On Sunday, September 22 a client in a suburb of Dallas mailed me something important via snail mail. On Saturday, Oct. 6, two weeks later, it became time critical that I have that piece of mail. (It wasn't before that.) Yet it had not arrived. Much drama ensued and the client stopped payment on the check that was in the envelope and reported the other item missing and started the process to get a replacement item. On September 22 he had plenty of time before the October 15 due date, but no longer, now it's a big fucking piece of drama.
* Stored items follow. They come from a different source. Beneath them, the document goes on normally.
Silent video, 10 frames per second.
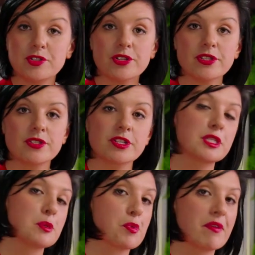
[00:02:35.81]
juice
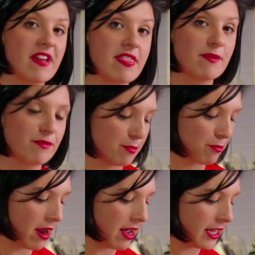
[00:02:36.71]
just to prevent them from
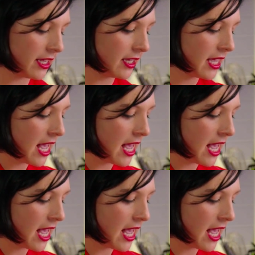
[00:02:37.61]
browning.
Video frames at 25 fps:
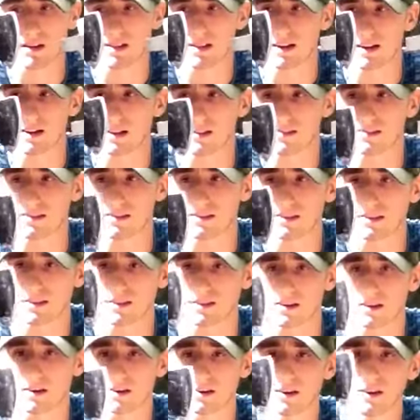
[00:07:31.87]
like
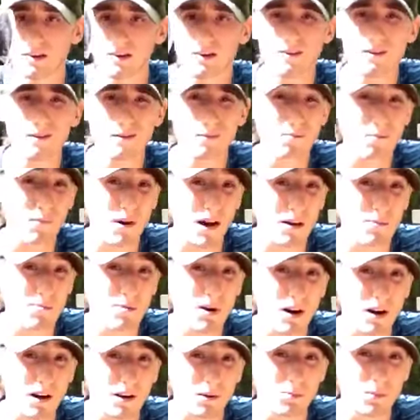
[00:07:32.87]
the
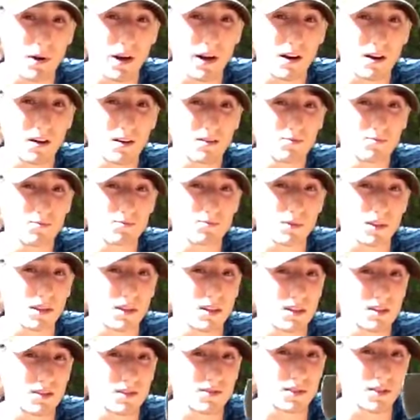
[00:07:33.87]
pipehawk better
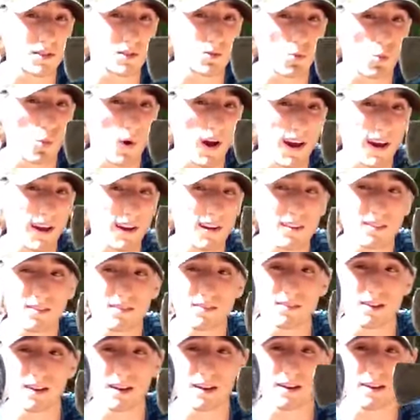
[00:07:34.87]
because of its weight,
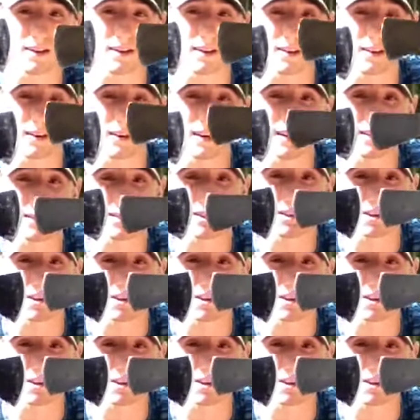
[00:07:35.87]
and it has a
On Tuesday, October 8 it arrived in my PO Box, 16 days after he mailed it, but too late, he already went to the bother of getting it all redone. It was a standard #10 business envelope with first class postage and a typed, legible, correct address on the envelope.
It had a post-mark on it from Dallas on September 25, so it took three days to get from a mailbox in the Dallas area to whenever a postmark gets stamped on it. Twelve days later it had gotten 1700 miles closer to me; on Monday, October 7, it has a new postmark on it for a post office one district away from mine. On Tuesday, October 8 it arrived in my PO Box.
I was in the post office this morning and asked the mean guy who works there if there was something going on. A train derailment? A nuclear blast that the Feds were keeping secret? A strike? Taking the month off for Eid? Why would first class mail take 16 days to travel from Texas to Massachusetts? He just shrugged and said that wasn't abnormal, that's just what it takes.
Okay, noted.
(I don't know where this fits, but this is a good time to link to my stories about my "absolutely have to have it the next day"
$20 envelope not getting to me the next day, and the "
priority 2 day mail" taking three days.) Guys, we need to stop using the #firstworldproblems tag. Our country is doing a very very bad job of some really basic skills.